I called my dentist, the guy who is right next to my house and who did the half-ass work, and he was just leaving and said he couldn’t do it unless I came in on Thursday and sat around all day. I had visions of swallowing the filling and having white-hot pain for days and the inability to eat solids, so I started googling “emergency dentist New York”, cost be damned. I eventually found a guy who would take me at 9

the next morning, for $300 plus the cost of any repair. I then went home and ate macaroni and cheese, which you can pretty much drink if you make it soft enough, and went to bed with great worry in my head.

The new dentist was good. Fast, courteous, he took an x-ray and explained the situation. The old dentist did a shit job of putting on the filling, and it didn’t fit flush to the tooth in the back. So all that food from the last few months got caught under there and eroded away the tooth underneath, making it come loose. Even I could see the problem on the x-ray. (Of course, I’ve had a little more practice looking at dental x-rays than the average person.) He drilled out the back part of the filling, put in this temporary cement filling stuff that looks like thick white-out, and we made an appointment to do a real repair this month. I thought of going back to the old dentist, bitching him out, and trying to get some work for free, but if he’s going to do a piss-poor job on the repair and make it all repeat itself in three months, forget it.

The new guy, oddly enough, is the team dentist for the Yankees. He doesn’t keep a regular practice, just this emergency service and other appointment-only work. He’s also a baseball photographer, and googling his name brought up a million SI and API photo credits, which is pretty weird. At least I’m not a fervent Red Sox fan or anything.

So between the stress of my back (which is almost better, but not quite), the stress of my tooth, the stress of my stupid job, and don’t forget tax season comes soon, I haven’t been getting much done. I’m still reading journal entries, making minor snips and edits, and pushing them into one of the howevermany categories.

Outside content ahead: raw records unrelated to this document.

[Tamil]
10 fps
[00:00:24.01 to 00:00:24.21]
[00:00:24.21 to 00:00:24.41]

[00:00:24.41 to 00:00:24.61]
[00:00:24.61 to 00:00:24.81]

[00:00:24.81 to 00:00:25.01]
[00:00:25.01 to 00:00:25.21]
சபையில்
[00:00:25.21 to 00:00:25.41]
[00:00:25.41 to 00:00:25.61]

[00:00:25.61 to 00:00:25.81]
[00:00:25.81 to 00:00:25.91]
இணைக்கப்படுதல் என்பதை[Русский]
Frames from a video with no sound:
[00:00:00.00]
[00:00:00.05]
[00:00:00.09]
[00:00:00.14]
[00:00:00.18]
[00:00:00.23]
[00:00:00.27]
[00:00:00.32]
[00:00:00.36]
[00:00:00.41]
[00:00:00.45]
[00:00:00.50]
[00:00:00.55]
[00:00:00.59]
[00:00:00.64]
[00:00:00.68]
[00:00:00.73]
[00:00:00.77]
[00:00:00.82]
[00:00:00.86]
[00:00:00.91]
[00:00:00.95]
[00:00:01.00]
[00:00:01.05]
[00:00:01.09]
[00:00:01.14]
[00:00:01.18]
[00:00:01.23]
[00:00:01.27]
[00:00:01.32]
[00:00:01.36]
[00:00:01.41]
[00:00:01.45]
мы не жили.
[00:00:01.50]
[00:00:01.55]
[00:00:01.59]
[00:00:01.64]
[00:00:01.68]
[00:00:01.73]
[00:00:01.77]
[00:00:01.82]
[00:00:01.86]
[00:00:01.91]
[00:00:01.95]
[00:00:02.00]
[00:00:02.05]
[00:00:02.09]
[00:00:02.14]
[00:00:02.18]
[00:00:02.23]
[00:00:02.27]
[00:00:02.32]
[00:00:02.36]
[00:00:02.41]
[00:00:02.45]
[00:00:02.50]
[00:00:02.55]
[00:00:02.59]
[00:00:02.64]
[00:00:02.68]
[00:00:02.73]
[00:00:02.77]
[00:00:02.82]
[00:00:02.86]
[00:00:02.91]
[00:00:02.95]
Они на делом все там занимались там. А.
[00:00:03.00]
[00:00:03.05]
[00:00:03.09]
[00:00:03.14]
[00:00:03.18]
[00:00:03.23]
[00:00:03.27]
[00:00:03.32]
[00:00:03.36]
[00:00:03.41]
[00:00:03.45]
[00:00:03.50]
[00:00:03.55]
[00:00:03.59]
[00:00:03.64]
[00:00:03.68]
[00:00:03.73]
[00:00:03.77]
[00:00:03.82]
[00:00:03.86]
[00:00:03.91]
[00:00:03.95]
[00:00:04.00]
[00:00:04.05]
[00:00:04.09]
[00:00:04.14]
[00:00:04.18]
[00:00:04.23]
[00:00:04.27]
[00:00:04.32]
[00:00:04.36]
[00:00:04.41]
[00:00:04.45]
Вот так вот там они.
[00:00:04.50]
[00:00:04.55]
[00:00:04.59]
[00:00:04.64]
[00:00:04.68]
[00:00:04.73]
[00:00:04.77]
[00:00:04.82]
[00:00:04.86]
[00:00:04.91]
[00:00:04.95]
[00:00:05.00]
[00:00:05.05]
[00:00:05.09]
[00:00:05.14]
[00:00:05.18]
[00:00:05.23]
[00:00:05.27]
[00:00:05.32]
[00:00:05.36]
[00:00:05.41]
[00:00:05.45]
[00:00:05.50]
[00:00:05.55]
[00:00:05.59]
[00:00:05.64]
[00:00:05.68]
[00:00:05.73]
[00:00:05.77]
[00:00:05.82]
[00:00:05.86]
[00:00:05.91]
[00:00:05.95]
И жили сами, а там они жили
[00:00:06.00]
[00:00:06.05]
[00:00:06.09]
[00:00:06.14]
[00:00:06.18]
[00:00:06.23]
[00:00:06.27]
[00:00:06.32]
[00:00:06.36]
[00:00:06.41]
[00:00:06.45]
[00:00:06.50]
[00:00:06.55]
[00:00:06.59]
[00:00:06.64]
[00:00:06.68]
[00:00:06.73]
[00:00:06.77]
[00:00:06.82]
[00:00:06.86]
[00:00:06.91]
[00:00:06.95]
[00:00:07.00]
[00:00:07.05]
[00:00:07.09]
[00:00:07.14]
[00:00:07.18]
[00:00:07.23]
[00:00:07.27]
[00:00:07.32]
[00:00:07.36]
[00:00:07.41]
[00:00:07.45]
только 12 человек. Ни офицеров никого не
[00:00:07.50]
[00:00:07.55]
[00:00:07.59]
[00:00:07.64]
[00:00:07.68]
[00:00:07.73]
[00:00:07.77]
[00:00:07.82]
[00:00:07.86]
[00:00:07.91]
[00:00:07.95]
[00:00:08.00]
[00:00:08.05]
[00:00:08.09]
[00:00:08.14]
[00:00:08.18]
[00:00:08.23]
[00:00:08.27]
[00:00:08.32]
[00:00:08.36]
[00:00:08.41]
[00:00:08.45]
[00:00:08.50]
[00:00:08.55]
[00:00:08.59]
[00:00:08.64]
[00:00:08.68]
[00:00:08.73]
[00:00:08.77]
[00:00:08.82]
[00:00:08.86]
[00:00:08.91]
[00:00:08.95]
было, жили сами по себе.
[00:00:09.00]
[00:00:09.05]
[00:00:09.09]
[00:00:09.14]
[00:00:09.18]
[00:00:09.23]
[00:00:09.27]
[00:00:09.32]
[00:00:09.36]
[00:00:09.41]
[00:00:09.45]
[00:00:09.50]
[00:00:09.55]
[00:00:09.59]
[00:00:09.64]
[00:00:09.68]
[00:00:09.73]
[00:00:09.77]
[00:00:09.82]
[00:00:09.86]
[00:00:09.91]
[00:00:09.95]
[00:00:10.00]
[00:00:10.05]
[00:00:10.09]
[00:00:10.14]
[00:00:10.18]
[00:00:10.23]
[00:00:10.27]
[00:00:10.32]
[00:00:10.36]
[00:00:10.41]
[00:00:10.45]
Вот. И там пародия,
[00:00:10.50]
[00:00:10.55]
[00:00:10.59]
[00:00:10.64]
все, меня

I think there will be a rather large “other” category, though. I’m also reading this biography of the Wright brothers, which is old but very good. Very weird to hear the stories of their ancestors; I can’t imagine moving to Richmond, Indiana and having your entire family killed by Indians.

I’m also working my way through the Beatles Anthology DVDs, an episode a night. (There are, I think 8 episodes plus extras, two per DVD, each one being about 80 minutes long.) I am three episodes in, and the beginning of Beatlemania has happened, along with their first movie. It’s all good, but it’s also somewhat annoying that at this point, they play pretty much the same eight songs over and over. I can’t wait for another album or two to come out to get some more stuff going. But the interviews are great, and they’ve spliced in a lot of home movies the band took on trips abroad, old TV footage, fan-shot movies, radio recordings, the whole nine yards. They must have some heavy-duty archivalists at Apple Corps.

Speaking of Apple, no, I’m not getting an iPhone. They look very nice, but at ~$700 plus maybe $100 a month on the calling plan, that’s a hefty chunk of change just to browse the web on a tiny screen. I think if I was so inclined, I would just get a Blackberry or a Sidekick. I think a Sidekick is like $200 + plan, which is $30 for data and then whatever for voice. I dunno, maybe.

Okay, time for work. A short day, and then a long weekend. We will be going out of town on Saturday/Sunday, so that’s good. That’s all.